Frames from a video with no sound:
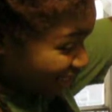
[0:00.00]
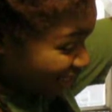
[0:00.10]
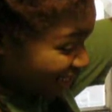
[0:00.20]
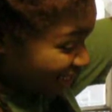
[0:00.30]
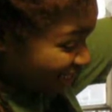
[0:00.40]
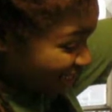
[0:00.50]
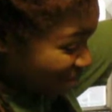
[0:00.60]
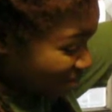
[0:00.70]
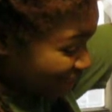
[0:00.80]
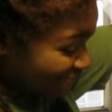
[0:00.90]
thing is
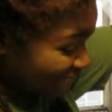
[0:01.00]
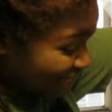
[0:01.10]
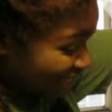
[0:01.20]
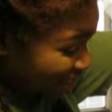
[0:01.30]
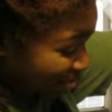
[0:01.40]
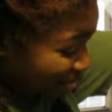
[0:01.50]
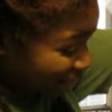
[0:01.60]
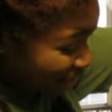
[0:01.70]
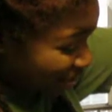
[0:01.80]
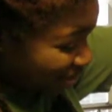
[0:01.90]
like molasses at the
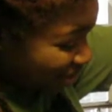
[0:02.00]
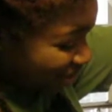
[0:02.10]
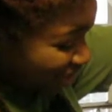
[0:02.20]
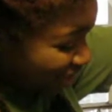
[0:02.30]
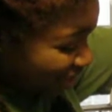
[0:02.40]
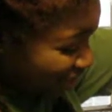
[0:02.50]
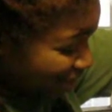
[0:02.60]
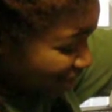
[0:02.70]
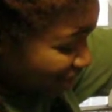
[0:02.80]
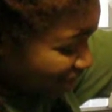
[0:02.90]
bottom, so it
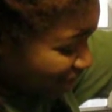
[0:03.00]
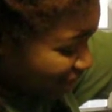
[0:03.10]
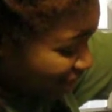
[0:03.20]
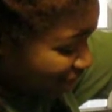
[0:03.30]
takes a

--*--

> [Activity] A word-for-word copy of all the data, without pictures, is the expected output.

> [Response to this task]
Frames from a video with no sound:
[0:00.00]
[0:00.10]
[0:00.20]
[0:00.30]
[0:00.40]
[0:00.50]
[0:00.60]
[0:00.70]
[0:00.80]
[0:00.90]
thing is
[0:01.00]
[0:01.10]
[0:01.20]
[0:01.30]
[0:01.40]
[0:01.50]
[0:01.60]
[0:01.70]
[0:01.80]
[0:01.90]
like molasses at the
[0:02.00]
[0:02.10]
[0:02.20]
[0:02.30]
[0:02.40]
[0:02.50]
[0:02.60]
[0:02.70]
[0:02.80]
[0:02.90]
bottom, so it
[0:03.00]
[0:03.10]
[0:03.20]
[0:03.30]
takes a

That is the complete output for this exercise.